[Dataset entries]
______________________________

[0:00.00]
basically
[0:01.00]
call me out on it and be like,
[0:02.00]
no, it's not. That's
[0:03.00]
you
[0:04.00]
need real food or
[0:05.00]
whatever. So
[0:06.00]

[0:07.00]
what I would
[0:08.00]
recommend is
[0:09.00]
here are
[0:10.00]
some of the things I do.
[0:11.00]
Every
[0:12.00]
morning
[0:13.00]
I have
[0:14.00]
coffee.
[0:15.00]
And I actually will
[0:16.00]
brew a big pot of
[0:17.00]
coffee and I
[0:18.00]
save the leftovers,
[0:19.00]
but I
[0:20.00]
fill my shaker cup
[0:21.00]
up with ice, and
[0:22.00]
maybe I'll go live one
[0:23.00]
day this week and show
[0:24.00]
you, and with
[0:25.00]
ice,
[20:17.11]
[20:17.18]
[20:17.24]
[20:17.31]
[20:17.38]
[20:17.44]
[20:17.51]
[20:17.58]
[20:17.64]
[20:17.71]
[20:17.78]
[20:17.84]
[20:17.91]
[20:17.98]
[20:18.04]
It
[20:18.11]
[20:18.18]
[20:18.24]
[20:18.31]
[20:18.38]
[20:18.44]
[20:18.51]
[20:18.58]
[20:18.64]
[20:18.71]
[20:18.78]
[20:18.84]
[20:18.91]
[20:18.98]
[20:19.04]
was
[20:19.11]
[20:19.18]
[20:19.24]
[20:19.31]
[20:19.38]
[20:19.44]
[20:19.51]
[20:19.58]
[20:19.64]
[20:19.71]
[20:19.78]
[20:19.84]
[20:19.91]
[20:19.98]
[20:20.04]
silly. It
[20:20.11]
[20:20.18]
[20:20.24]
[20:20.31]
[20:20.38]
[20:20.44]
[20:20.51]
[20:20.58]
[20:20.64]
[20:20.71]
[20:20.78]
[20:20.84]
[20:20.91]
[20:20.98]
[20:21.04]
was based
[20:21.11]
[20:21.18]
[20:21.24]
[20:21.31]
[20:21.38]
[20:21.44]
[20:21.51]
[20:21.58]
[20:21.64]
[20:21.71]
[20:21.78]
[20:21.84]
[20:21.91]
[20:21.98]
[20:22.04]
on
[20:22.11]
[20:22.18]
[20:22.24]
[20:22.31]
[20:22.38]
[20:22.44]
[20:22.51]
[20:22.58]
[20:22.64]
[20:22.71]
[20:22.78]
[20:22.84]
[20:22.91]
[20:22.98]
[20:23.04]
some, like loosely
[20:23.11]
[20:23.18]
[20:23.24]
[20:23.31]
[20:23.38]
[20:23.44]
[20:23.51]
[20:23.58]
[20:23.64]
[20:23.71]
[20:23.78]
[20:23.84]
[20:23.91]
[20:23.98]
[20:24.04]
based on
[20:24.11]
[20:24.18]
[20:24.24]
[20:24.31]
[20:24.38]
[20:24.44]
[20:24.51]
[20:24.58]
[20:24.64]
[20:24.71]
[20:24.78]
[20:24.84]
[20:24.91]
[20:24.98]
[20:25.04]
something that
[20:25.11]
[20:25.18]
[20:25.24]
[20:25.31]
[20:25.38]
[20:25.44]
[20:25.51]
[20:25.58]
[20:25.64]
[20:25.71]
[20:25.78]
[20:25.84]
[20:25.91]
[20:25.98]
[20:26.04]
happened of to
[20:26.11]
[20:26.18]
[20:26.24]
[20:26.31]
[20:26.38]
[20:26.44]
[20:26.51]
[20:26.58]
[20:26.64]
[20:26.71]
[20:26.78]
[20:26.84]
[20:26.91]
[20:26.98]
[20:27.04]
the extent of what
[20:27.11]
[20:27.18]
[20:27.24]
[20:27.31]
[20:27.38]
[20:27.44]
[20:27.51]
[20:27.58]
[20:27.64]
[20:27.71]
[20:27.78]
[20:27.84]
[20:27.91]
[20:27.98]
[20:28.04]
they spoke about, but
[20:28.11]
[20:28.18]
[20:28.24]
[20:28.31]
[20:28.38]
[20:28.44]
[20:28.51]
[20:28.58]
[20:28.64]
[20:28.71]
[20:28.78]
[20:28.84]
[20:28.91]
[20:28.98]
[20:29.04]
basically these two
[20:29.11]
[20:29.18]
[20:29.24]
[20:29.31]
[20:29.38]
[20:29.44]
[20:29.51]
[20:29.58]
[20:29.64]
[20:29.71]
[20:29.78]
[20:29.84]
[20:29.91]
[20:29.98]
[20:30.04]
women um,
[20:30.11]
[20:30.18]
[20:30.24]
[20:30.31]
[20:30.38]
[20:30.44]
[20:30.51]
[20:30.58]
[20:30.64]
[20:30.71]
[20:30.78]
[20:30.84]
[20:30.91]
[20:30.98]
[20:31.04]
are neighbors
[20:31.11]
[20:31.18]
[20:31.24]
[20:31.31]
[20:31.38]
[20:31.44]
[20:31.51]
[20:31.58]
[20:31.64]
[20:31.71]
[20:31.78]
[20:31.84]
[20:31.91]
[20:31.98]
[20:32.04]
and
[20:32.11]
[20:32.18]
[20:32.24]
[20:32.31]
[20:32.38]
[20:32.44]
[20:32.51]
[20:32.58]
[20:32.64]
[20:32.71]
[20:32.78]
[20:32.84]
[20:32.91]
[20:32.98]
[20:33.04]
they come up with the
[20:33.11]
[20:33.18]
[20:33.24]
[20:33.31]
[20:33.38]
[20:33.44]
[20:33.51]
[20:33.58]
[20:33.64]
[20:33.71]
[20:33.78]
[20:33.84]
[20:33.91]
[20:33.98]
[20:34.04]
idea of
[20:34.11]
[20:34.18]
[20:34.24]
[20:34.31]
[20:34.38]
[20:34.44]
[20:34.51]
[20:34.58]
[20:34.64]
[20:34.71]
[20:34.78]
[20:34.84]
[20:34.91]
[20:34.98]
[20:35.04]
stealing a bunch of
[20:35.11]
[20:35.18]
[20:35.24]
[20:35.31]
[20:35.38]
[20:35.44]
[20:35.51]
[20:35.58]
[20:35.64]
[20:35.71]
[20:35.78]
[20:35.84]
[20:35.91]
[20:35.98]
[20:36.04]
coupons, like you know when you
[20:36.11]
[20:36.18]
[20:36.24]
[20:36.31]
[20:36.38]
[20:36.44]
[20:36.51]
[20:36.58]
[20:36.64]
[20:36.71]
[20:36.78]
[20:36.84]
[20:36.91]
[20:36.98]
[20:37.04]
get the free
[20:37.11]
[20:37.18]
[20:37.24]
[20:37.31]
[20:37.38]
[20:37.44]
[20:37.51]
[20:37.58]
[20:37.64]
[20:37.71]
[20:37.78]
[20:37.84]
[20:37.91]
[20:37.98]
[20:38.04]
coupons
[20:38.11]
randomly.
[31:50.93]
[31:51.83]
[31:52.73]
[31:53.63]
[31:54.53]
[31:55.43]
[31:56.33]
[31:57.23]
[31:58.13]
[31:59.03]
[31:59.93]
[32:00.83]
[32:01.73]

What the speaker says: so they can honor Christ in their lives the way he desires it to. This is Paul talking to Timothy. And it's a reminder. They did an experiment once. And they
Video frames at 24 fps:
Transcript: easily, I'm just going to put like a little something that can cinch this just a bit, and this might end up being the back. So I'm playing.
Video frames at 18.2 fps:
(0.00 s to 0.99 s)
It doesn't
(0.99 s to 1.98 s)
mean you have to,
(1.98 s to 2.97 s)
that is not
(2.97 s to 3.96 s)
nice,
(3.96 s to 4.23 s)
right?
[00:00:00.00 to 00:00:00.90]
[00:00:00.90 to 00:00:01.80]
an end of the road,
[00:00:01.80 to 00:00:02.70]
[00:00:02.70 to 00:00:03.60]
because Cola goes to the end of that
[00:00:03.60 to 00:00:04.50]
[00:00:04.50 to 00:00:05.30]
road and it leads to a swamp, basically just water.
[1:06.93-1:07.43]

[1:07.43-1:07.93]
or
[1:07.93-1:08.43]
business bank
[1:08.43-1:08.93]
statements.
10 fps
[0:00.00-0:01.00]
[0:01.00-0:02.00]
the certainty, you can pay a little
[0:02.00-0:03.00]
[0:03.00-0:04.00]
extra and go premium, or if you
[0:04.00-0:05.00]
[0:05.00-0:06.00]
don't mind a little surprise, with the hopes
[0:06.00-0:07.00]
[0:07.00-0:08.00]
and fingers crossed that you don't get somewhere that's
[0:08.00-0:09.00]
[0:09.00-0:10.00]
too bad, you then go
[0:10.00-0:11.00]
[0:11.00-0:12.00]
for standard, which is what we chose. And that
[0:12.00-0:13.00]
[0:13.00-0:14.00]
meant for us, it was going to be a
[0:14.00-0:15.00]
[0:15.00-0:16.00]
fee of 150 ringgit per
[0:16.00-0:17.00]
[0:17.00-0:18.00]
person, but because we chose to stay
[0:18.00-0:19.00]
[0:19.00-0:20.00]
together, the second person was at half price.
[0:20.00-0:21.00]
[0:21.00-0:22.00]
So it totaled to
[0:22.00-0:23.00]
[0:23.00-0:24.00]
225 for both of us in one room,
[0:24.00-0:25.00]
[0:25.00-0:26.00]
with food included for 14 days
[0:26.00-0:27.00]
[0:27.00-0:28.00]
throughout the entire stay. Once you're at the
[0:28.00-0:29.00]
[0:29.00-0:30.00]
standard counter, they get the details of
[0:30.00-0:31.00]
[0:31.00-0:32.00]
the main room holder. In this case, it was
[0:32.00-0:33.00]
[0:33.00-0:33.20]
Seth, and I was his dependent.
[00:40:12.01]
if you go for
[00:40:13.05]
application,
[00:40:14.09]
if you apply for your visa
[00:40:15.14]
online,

______________________________

### WHAT IS NEEDED:
Starting at the line that contains "[0:02.00-0:03.00]", write out every line through the end of the entries, exactly and with nothing added.

### WRITTEN SOLUTION:
[0:02.00-0:03.00]
[0:03.00-0:04.00]
extra and go premium, or if you
[0:04.00-0:05.00]
[0:05.00-0:06.00]
don't mind a little surprise, with the hopes
[0:06.00-0:07.00]
[0:07.00-0:08.00]
and fingers crossed that you don't get somewhere that's
[0:08.00-0:09.00]
[0:09.00-0:10.00]
too bad, you then go
[0:10.00-0:11.00]
[0:11.00-0:12.00]
for standard, which is what we chose. And that
[0:12.00-0:13.00]
[0:13.00-0:14.00]
meant for us, it was going to be a
[0:14.00-0:15.00]
[0:15.00-0:16.00]
fee of 150 ringgit per
[0:16.00-0:17.00]
[0:17.00-0:18.00]
person, but because we chose to stay
[0:18.00-0:19.00]
[0:19.00-0:20.00]
together, the second person was at half price.
[0:20.00-0:21.00]
[0:21.00-0:22.00]
So it totaled to
[0:22.00-0:23.00]
[0:23.00-0:24.00]
225 for both of us in one room,
[0:24.00-0:25.00]
[0:25.00-0:26.00]
with food included for 14 days
[0:26.00-0:27.00]
[0:27.00-0:28.00]
throughout the entire stay. Once you're at the
[0:28.00-0:29.00]
[0:29.00-0:30.00]
standard counter, they get the details of
[0:30.00-0:31.00]
[0:31.00-0:32.00]
the main room holder. In this case, it was
[0:32.00-0:33.00]
[0:33.00-0:33.20]
Seth, and I was his dependent.
[00:40:12.01]
if you go for
[00:40:13.05]
application,
[00:40:14.09]
if you apply for your visa
[00:40:15.14]
online,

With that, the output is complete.